■ YOUR GOAL
Output each record verbatim, with pictures left out.

Dataset entries
▬▬▬▬▬▬▬▬▬▬

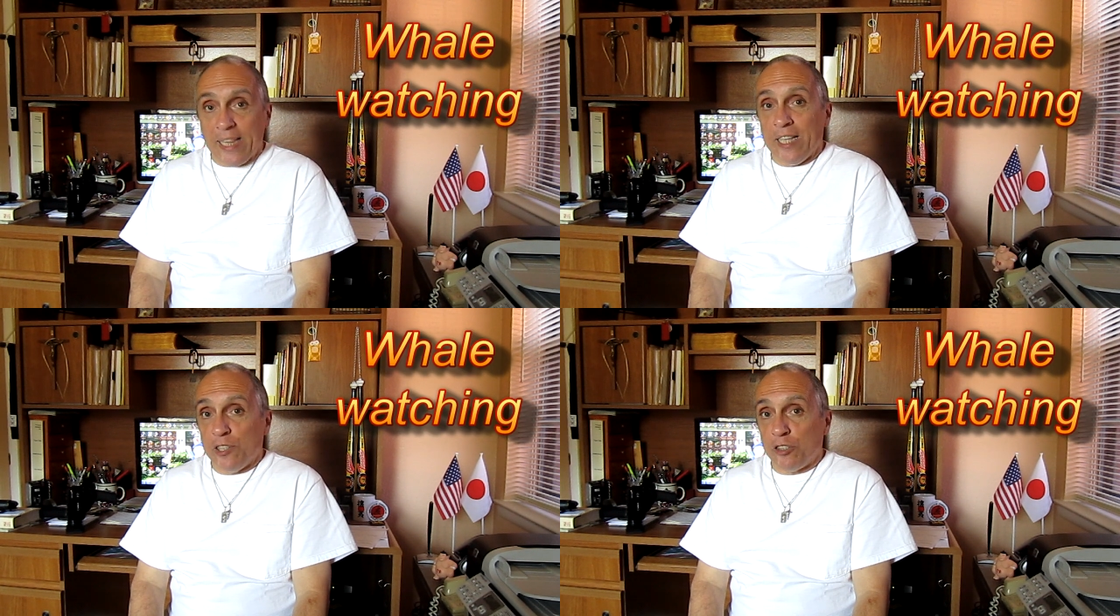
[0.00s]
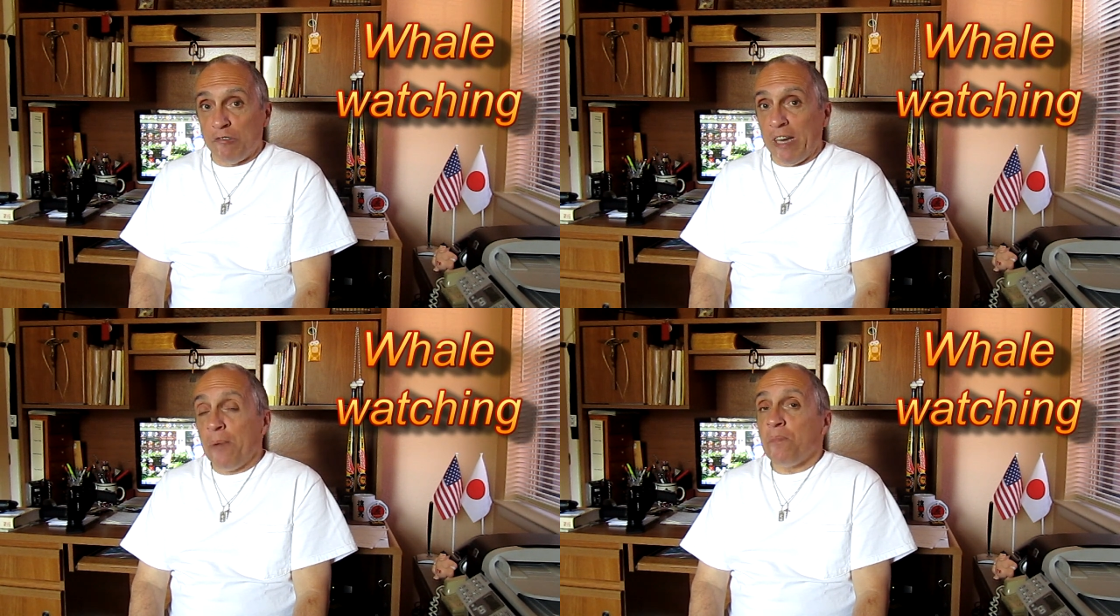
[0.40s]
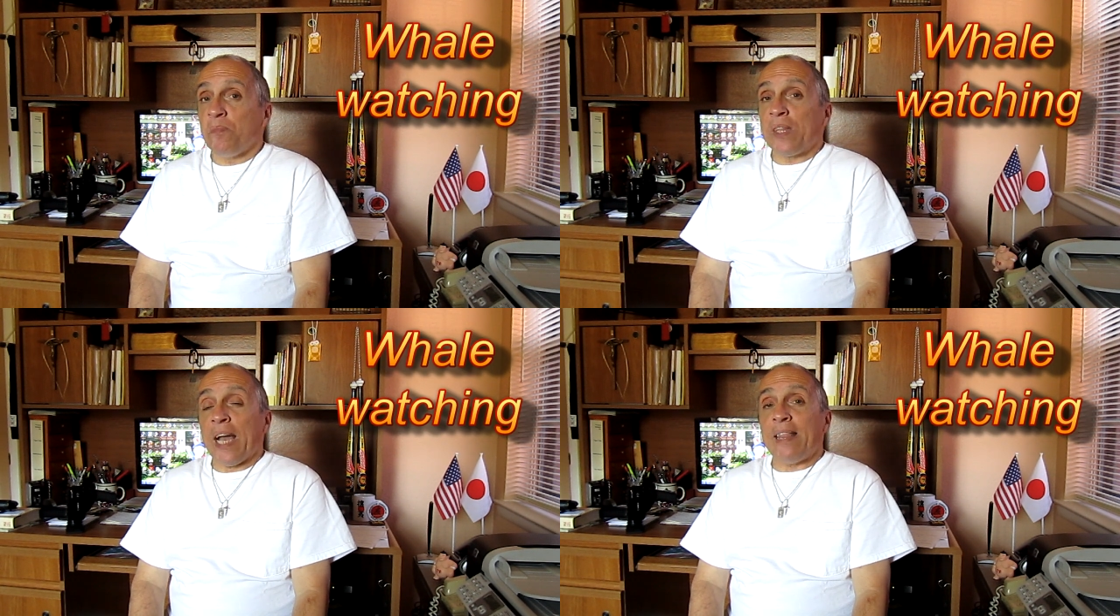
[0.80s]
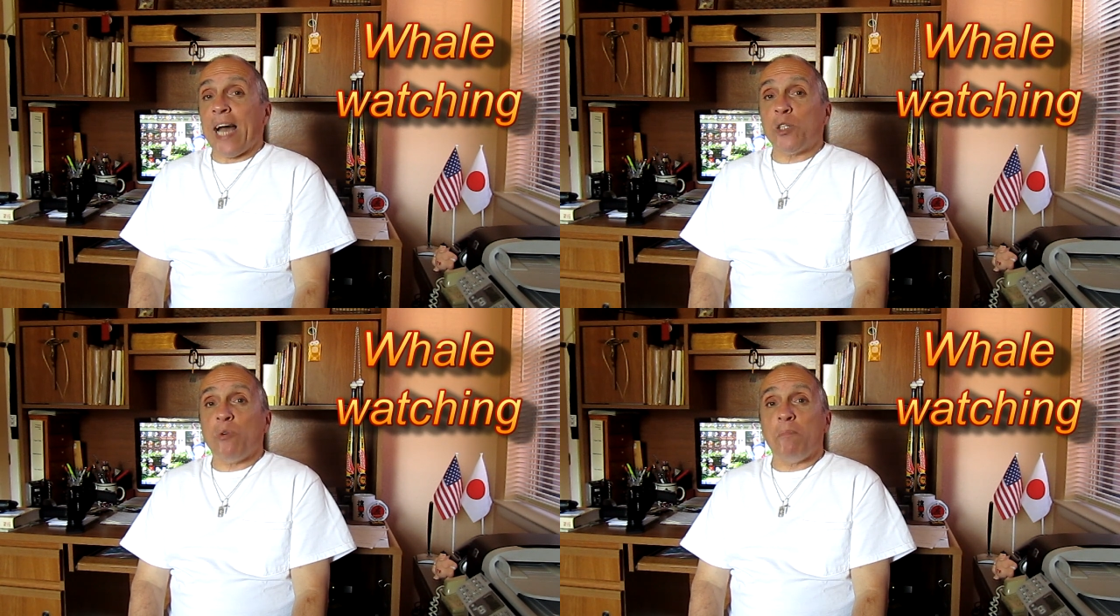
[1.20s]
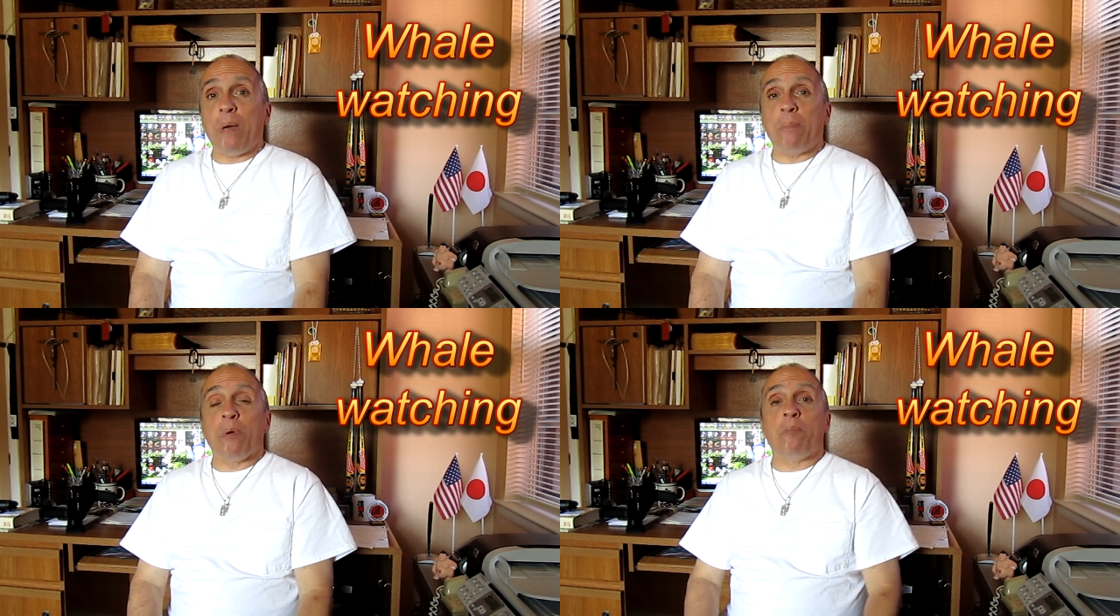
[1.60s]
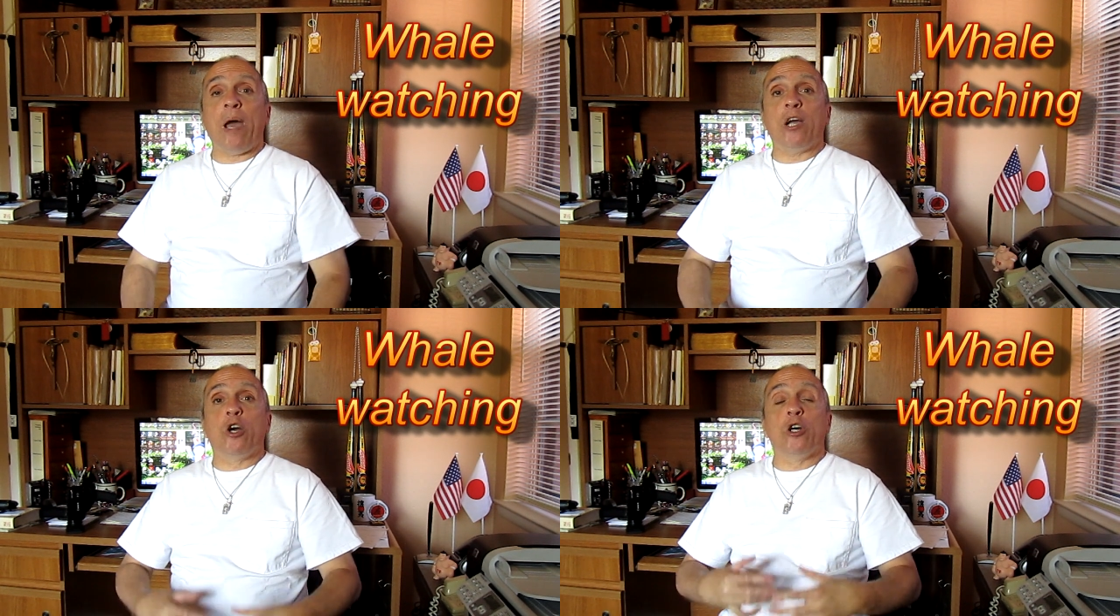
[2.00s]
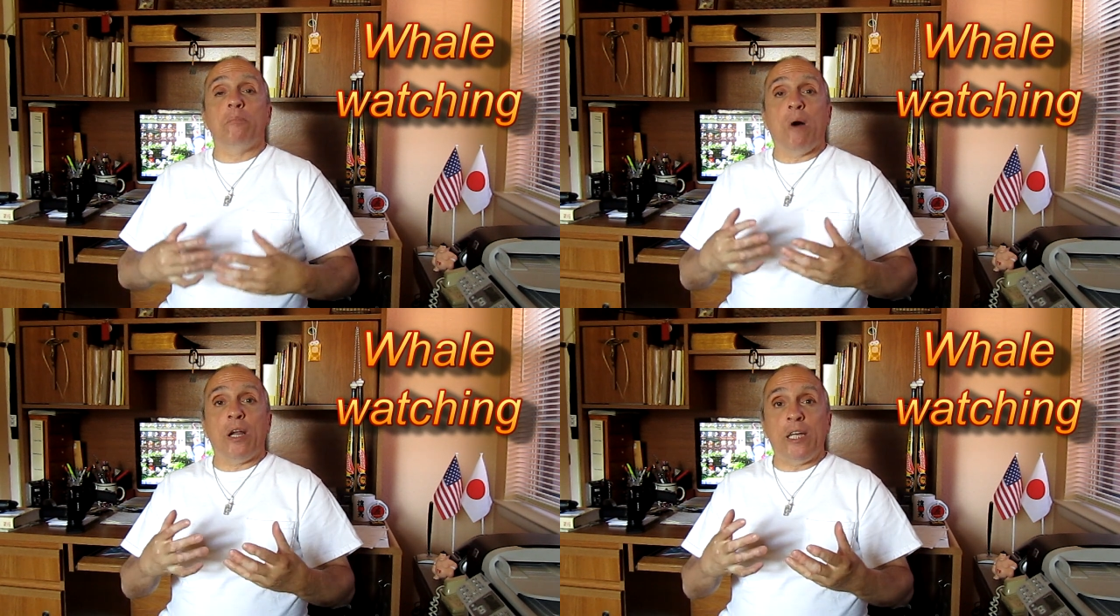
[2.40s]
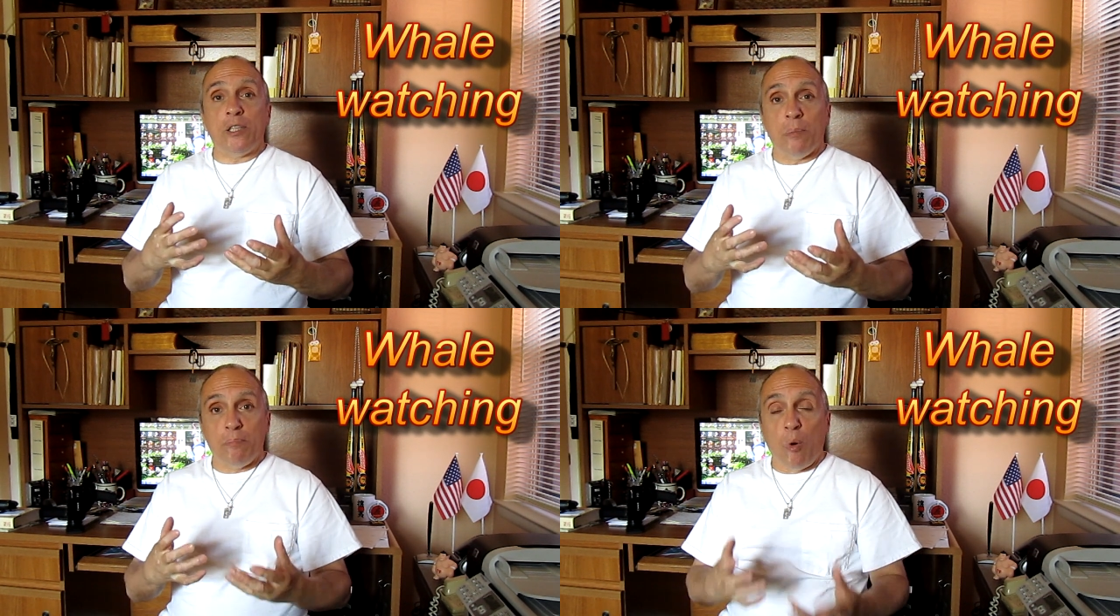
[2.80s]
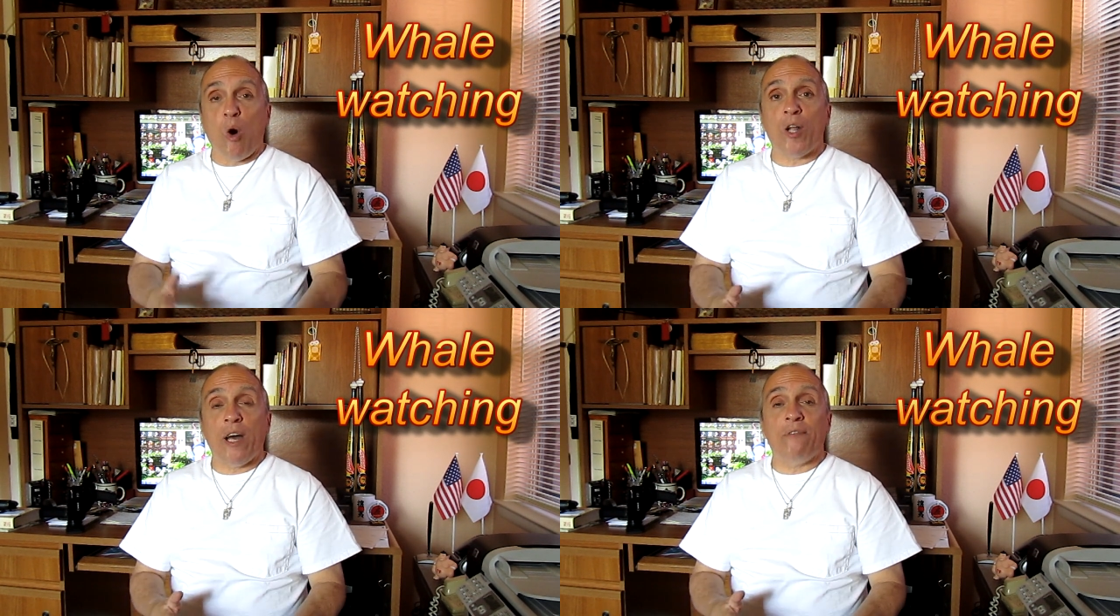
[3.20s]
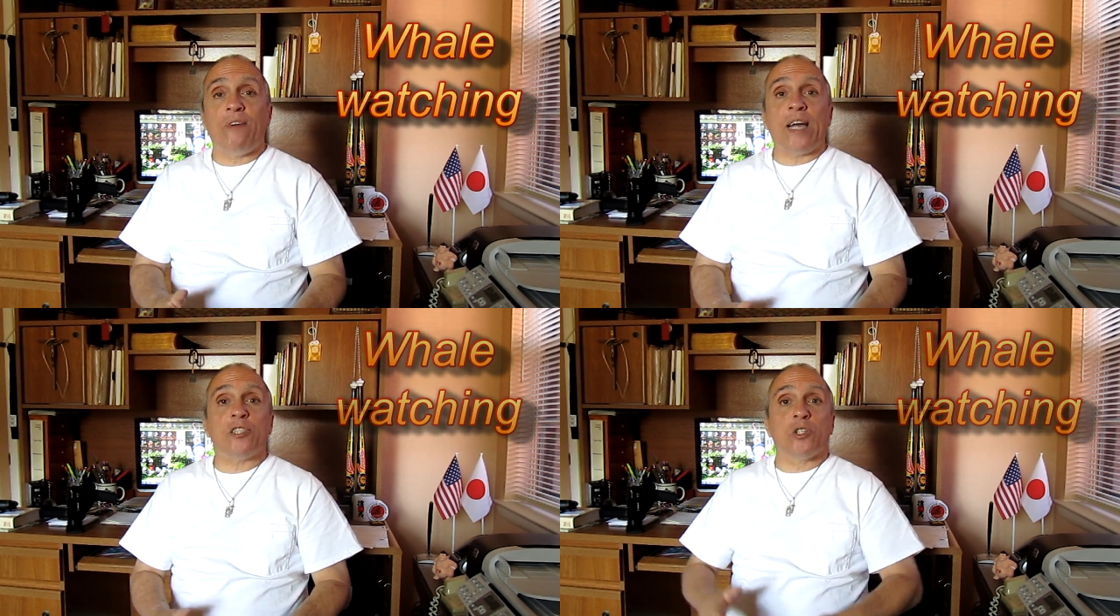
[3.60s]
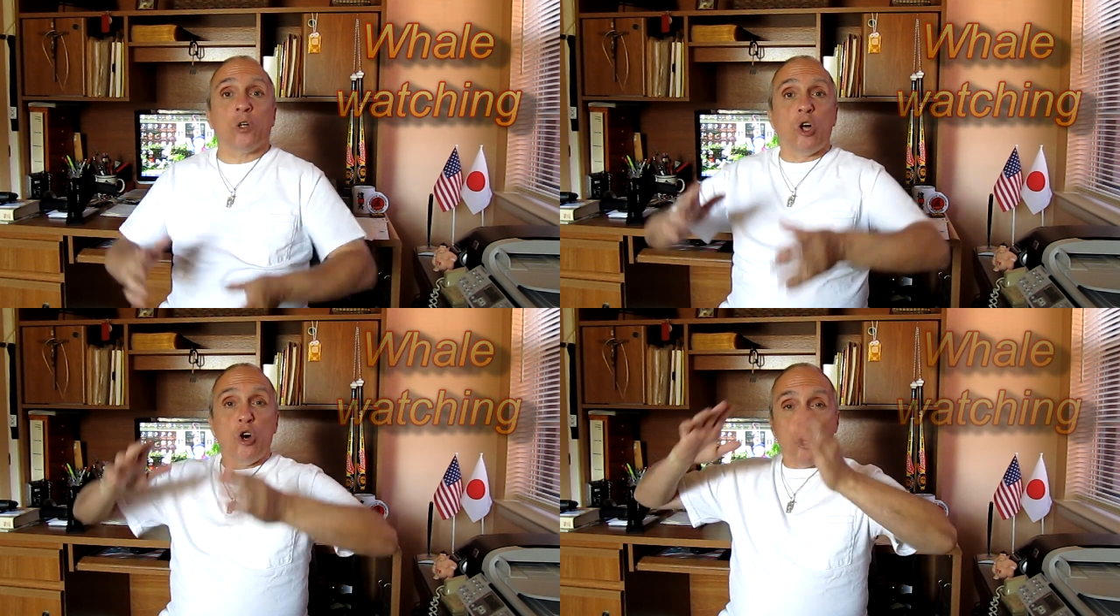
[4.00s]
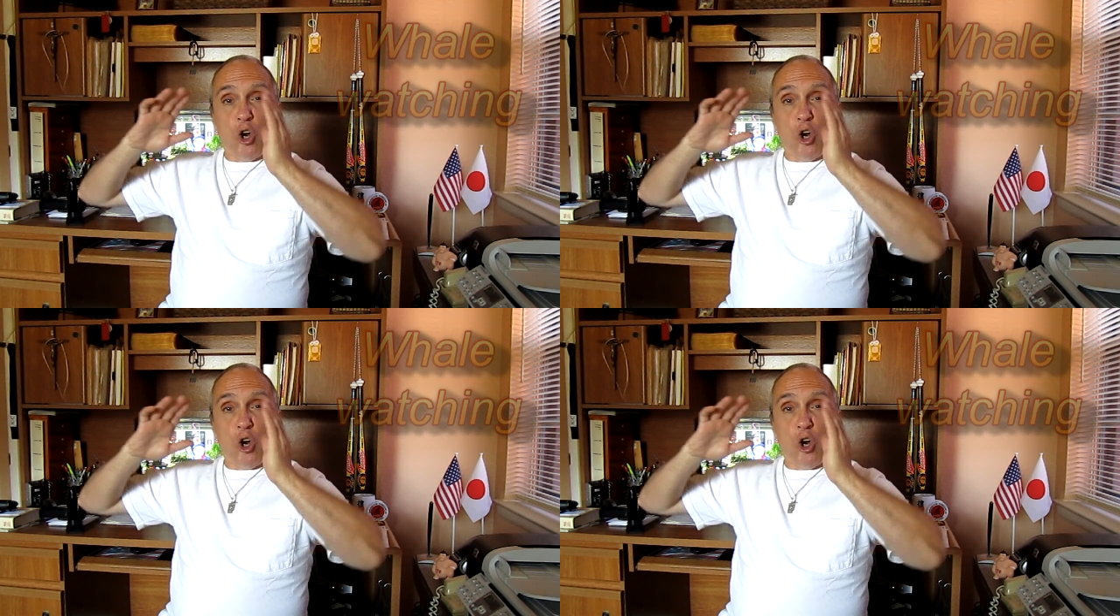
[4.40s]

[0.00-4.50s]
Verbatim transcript: industry. That's when people pay good money to board a vessel,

▬▬▬▬▬▬▬▬▬▬

■ EXERCISE ANSWER
[0.00s]
[0.40s]
[0.80s]
[1.20s]
[1.60s]
[2.00s]
[2.40s]
[2.80s]
[3.20s]
[3.60s]
[4.00s]
[4.40s]

[0.00-4.50s]
Verbatim transcript: industry. That's when people pay good money to board a vessel,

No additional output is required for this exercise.